Saved data entries
◆ ◆ ◆ ◆ ◆

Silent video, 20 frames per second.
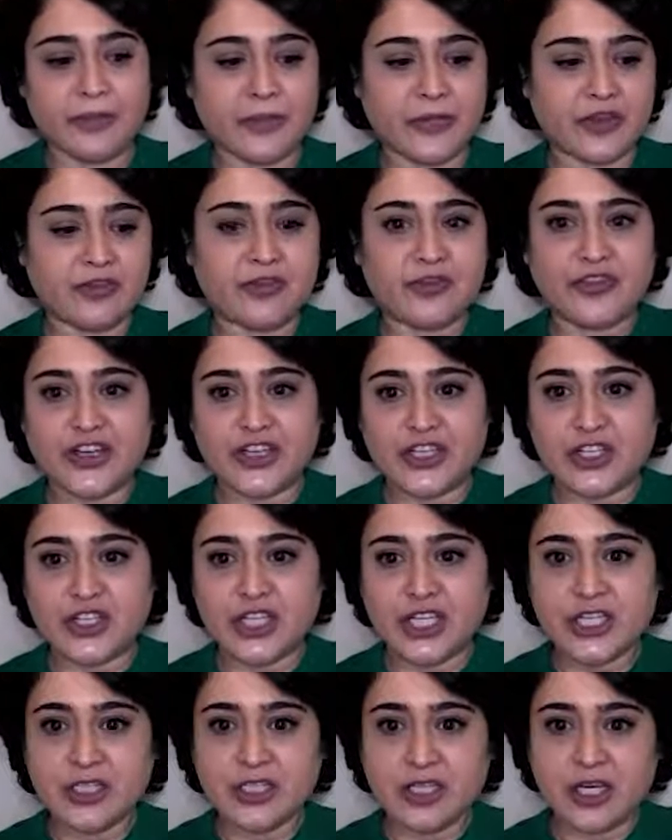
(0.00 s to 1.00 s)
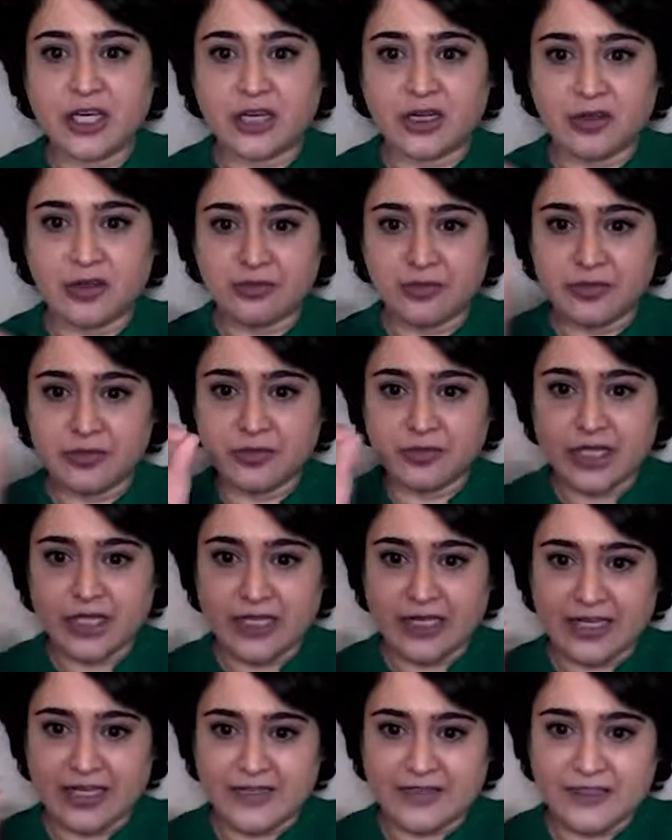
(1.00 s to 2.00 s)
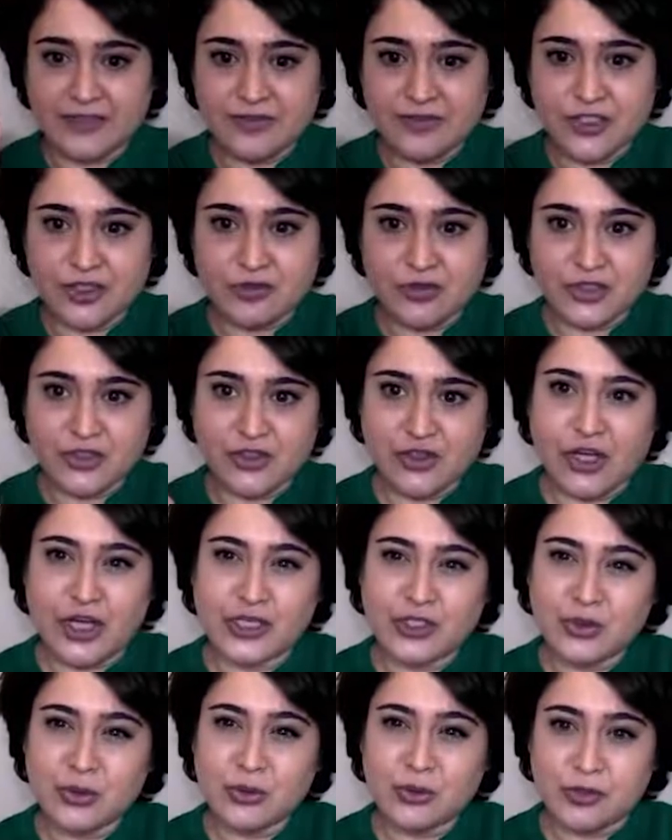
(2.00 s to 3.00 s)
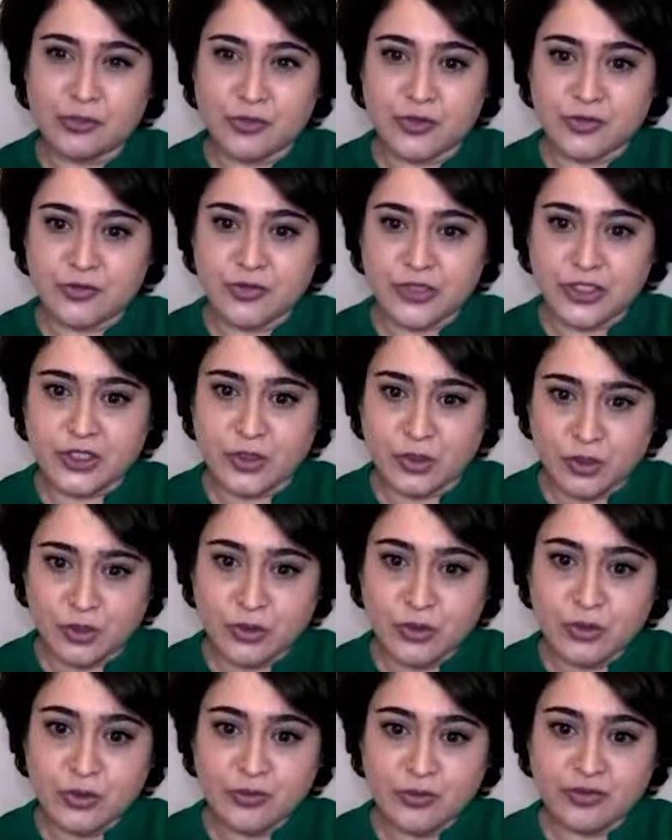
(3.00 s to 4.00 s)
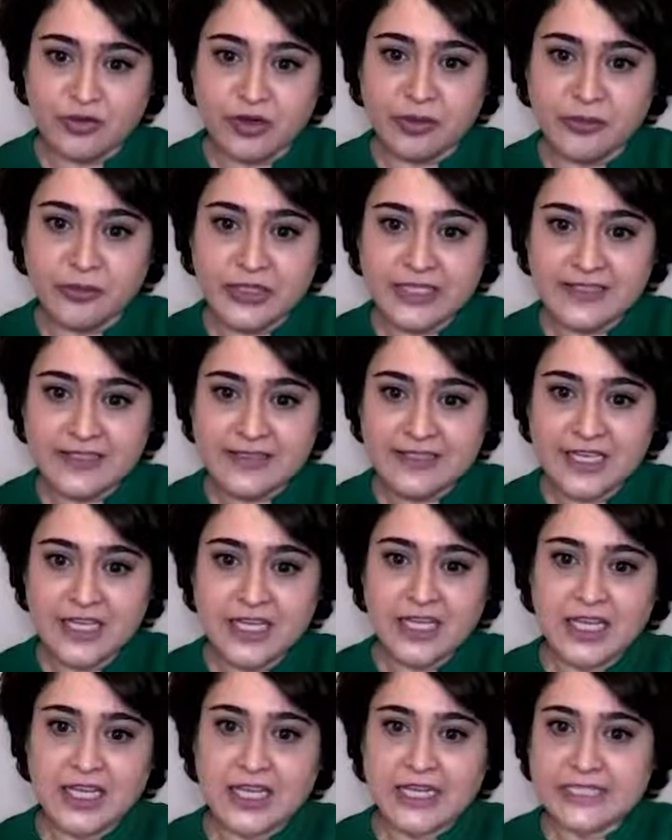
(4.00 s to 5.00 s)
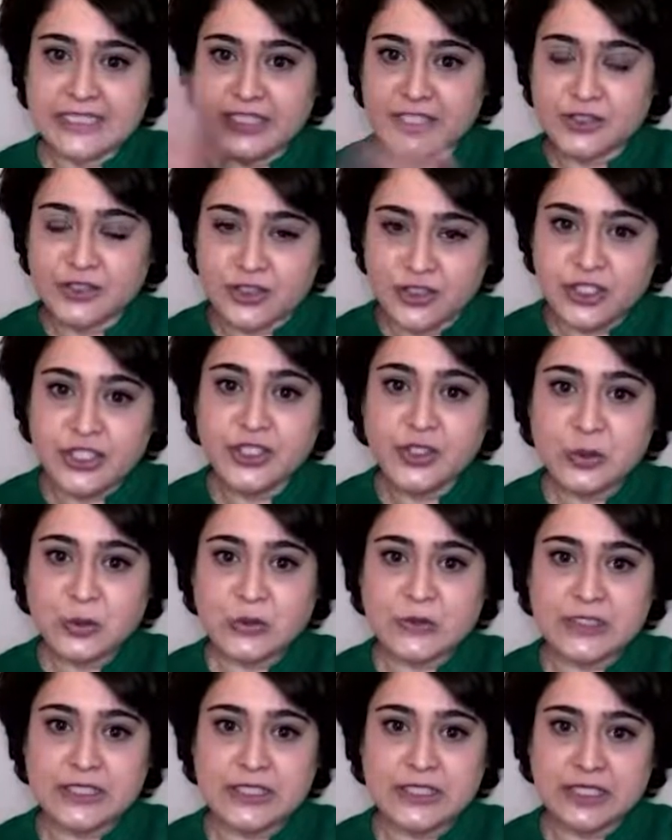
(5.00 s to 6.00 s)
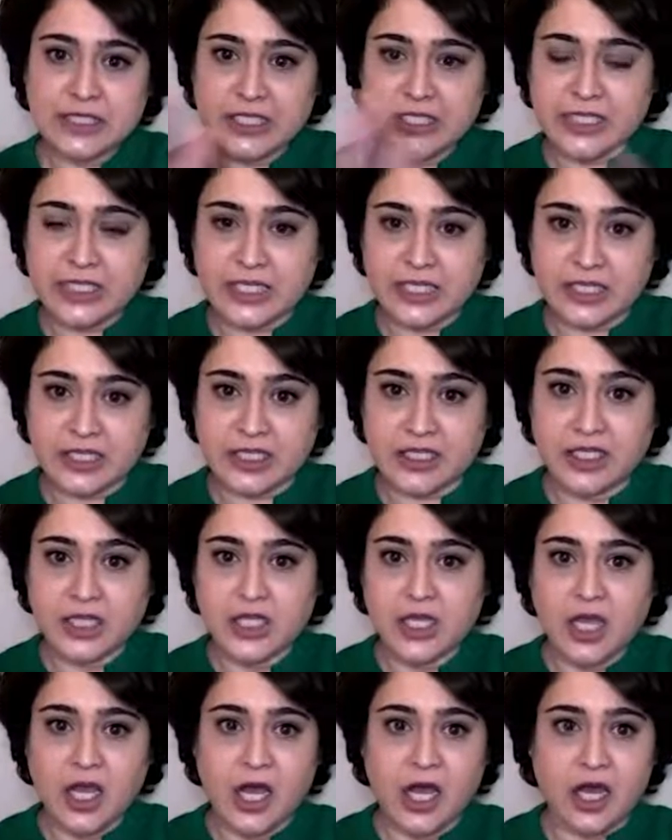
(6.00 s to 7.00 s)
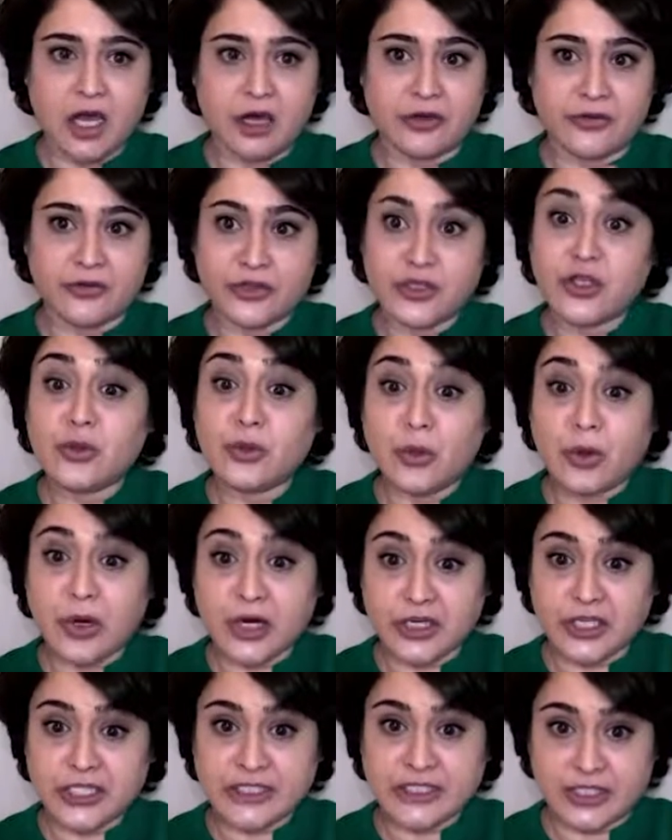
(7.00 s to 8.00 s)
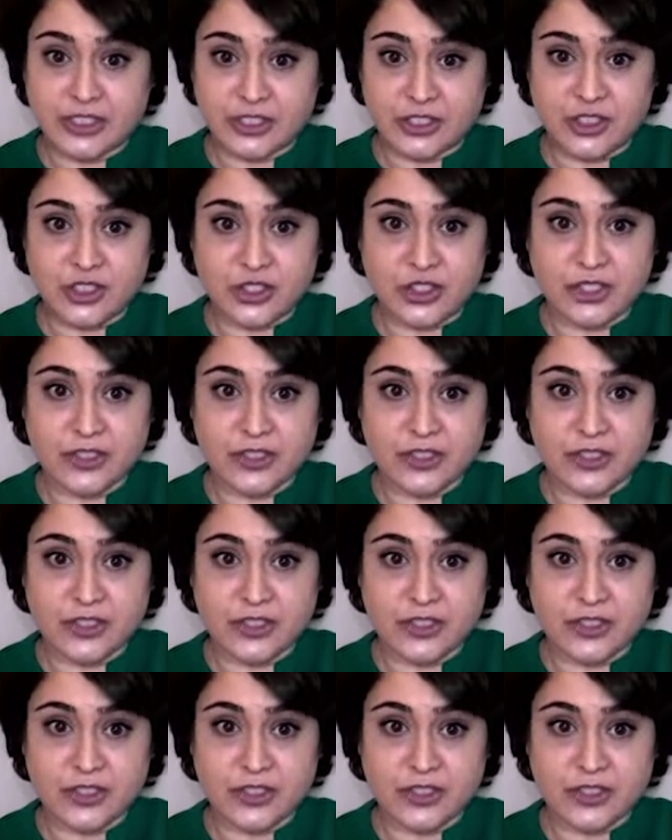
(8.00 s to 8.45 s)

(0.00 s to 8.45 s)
friction, as if they were trying to remove the glue from this and then reuse it in a new architecture.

◆ ◆ ◆ ◆ ◆

• **Activity**:
Pictures stay out; the entries above are to be output exactly as given.

• **Solution to this task**:
Silent video, 20 frames per second.
(0.00 s to 1.00 s)
(1.00 s to 2.00 s)
(2.00 s to 3.00 s)
(3.00 s to 4.00 s)
(4.00 s to 5.00 s)
(5.00 s to 6.00 s)
(6.00 s to 7.00 s)
(7.00 s to 8.00 s)
(8.00 s to 8.45 s)

(0.00 s to 8.45 s)
friction, as if they were trying to remove the glue from this and then reuse it in a new architecture.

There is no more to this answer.